Researchers at the National University of Singapore introduce “meaningless” adaptive frameworks that reduce unnecessary reasoning by up to 90%

0 0 3 minutes read

Researchers at the National University of Singapore introduce “meaningless” adaptive frameworks that reduce unnecessary reasoning by up to 90%

The effectiveness of language models depends on their ability to simulate step-by-step inferences similar to humans. However, these inference sequences are resource-intensive and can be wasted for simple problems that do not require careful calculation. The lack of awareness of task complexity is one of the core challenges in these models. Even queries that can be answered directly, they often default to detailed reasoning. This approach increases token usage, extends response time, and increases system latency and memory usage. As a result, there is an urgent need to equip language models with a mechanism that allows them to make independent decisions about whether to think deeply or to make concise.

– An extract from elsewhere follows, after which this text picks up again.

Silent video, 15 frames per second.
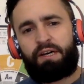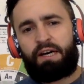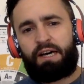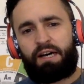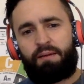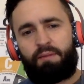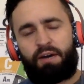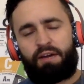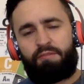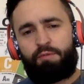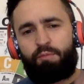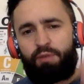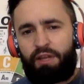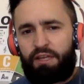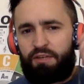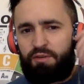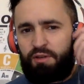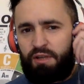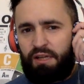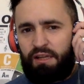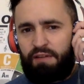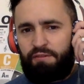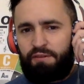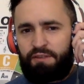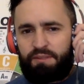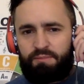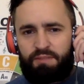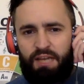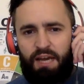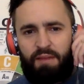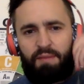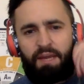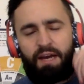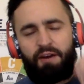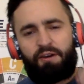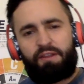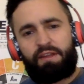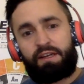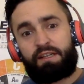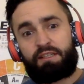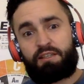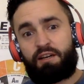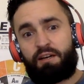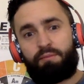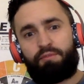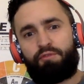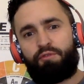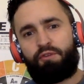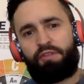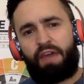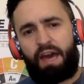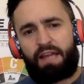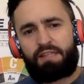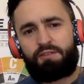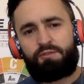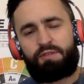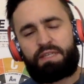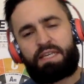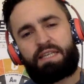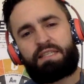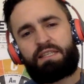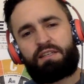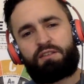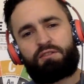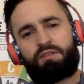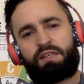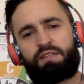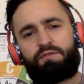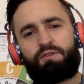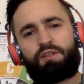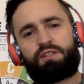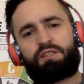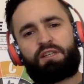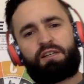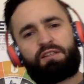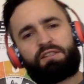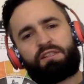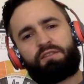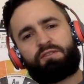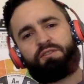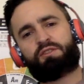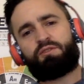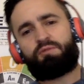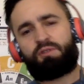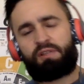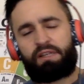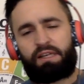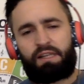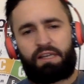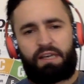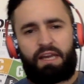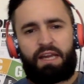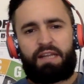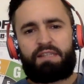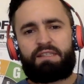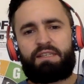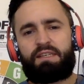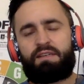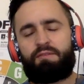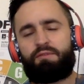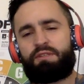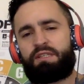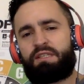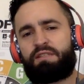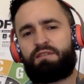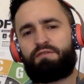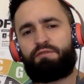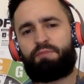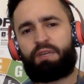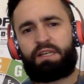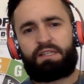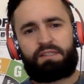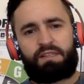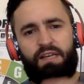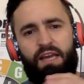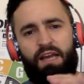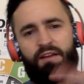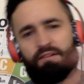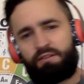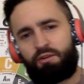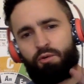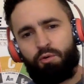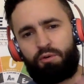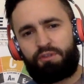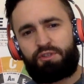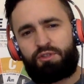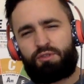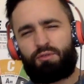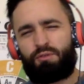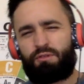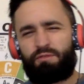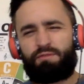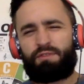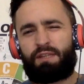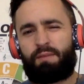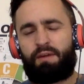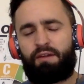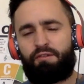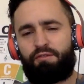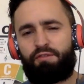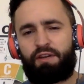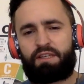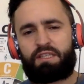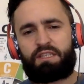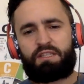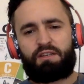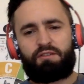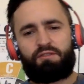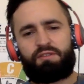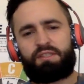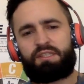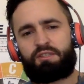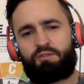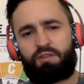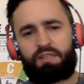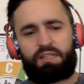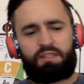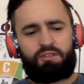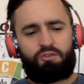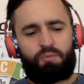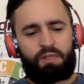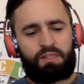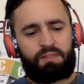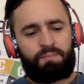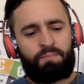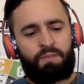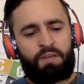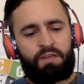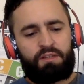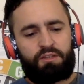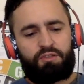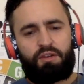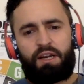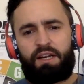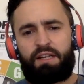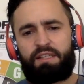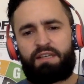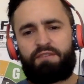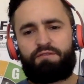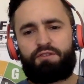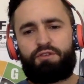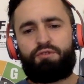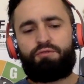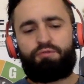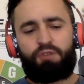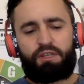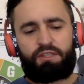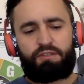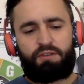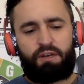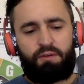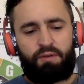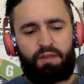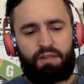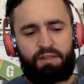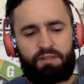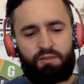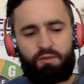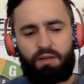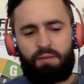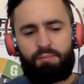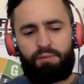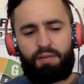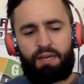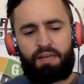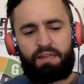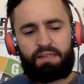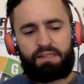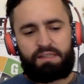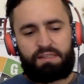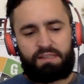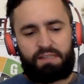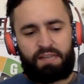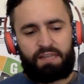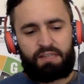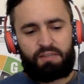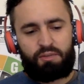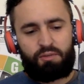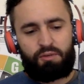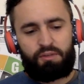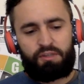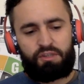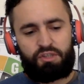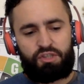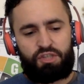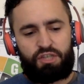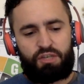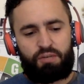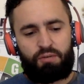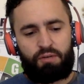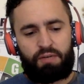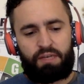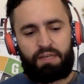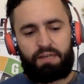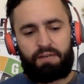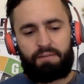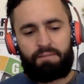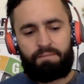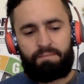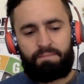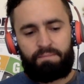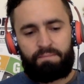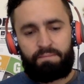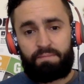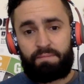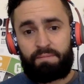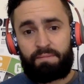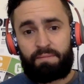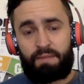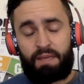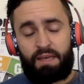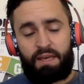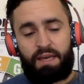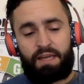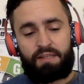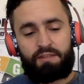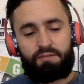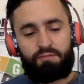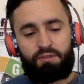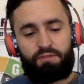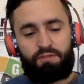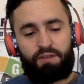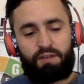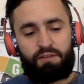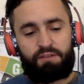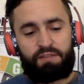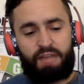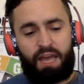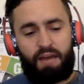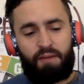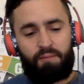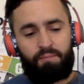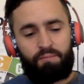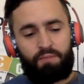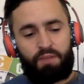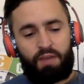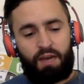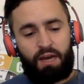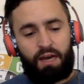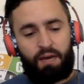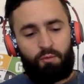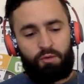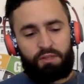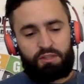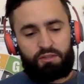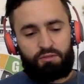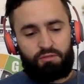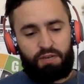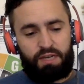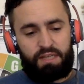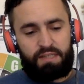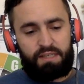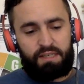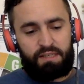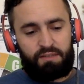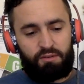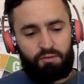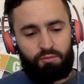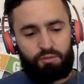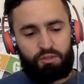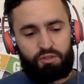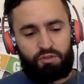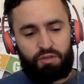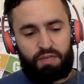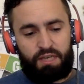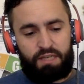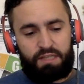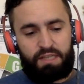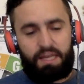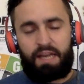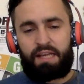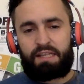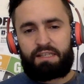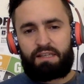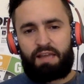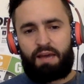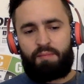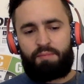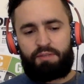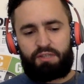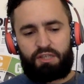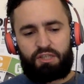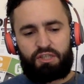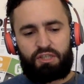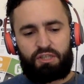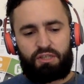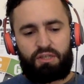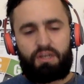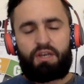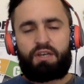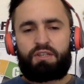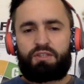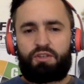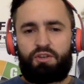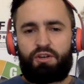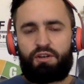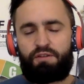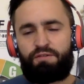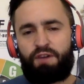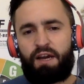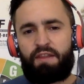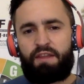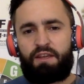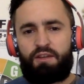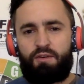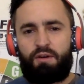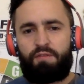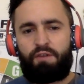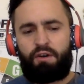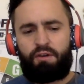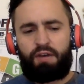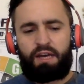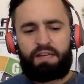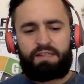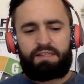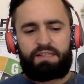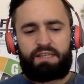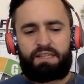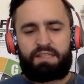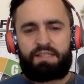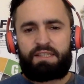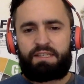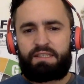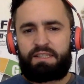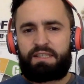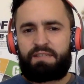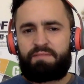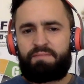I've been playing ukulele for some time now and then guitar before that, so it was easy to transfer guitar skills to ukulele, and it was easier for me because, again, chords sort of semi-reflect each other on these stringed instruments. So try not to get too frustrated with it. So when I'm playing this next chord, this G chord here, it's three fingers down. What's crazy is, or what's tricky is getting to that position. So you're going to find that you have, okay, C is easy.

The current tools trying to solve this problem either rely on manually setting up heuristics or quickly switch engineering between short-term and long responses. Some methods use separate models and routing problems based on complexity estimation. Nevertheless, these external routing systems often lack insight into the advantages of the target model and cannot make the best decisions. Fine-tuning models of other techniques have quick hints, such as “inference on/off,” but these models rely on static rules rather than dynamic understanding. Despite some improvements, these approaches fail to achieve fully autonomous and context-sensitive controls in a single model.

Researchers at the National University of Singapore have launched a new framework called “thinkless” that gives language models the ability to make dynamic decisions between using short or long form reasoning. The framework is based on reinforcement learning and introduces two special control tokens – For the simple answer and Detailed response. By combining a new algorithm called Decoupling Group Relative Policy Optimization (DEGRPO), training focus between selecting inference patterns and improving the accuracy of generating responses can be separated. The design prevents the model from falling into one-dimensional behavior and can tailor adaptive reasoning for each query.

The method involves two stages: warm-up distillation and enhanced learning. During the distillation phase, the outputs from two expert models were trained, one specializing in brief responses and the other was detailed reasoning. This phase helps the model create a strong connection between the control token and the required inference format. The enhanced learning phase then fine-tunes the ability to decide which inference mode to use. DeGrpo breaks down learning into two separate goals: one for training control tokens and the other for perfecting the response token. This approach avoids gradient imbalances in early models, where longer responses overwhelm the learning signal, leading to a collapse in inference diversity. No thoughts to ensure and Tokens are updated balanced to facilitate stable learning across responsive types.

When assessing, there is no doubt that it will significantly reduce long-term reasoning while maintaining high accuracy. In the Minerva algebraic benchmark, the model uses In only 25.88% of cases, 94.59% of accuracy was obtained at the same time. Instead, traditional inference models must use extended chains of thought more frequently. On the AIME 2024 dataset, it undoubtedly achieved an accuracy of 27.33%, and its inference pattern uses 100%, which shows that it can maintain performance when sufficient reasoning is needed. On the GSM8K dataset, it uses Only 13.31% of the time, but still achieves 84.18% accuracy. These results reflect the model’s ability to handle simple and complex queries at the appropriate depth of reasoning, reducing unnecessary token generation by up to 90% in some tasks.

Overall, this study by researchers at the National University of Singapore provides a compelling solution to the inefficiency of unified reasoning in large language models. By introducing a mechanism that enables the model to judge the complexity of the task and adjust its inference strategy accordingly, thus meaninglessly optimizing accuracy and efficiency. This approach balances the depth of inference and response accuracy without relying on fixed rules, providing a data-driven approach for smarter language model behavior.

View paper and GitHub pages. All credits for this study are to the researchers on the project. Also, please feel free to follow us twitter And don’t forget to join us 95k+ ml reddit And subscribe Our newsletter.

Nikhil is an intern consultant at Marktechpost. He is studying for a comprehensive material degree in integrated materials at the Haragpur Indian Technical College. Nikhil is an AI/ML enthusiast and has been studying applications in fields such as biomaterials and biomedical sciences. He has a strong background in materials science, and he is exploring new advancements and creating opportunities for contribution.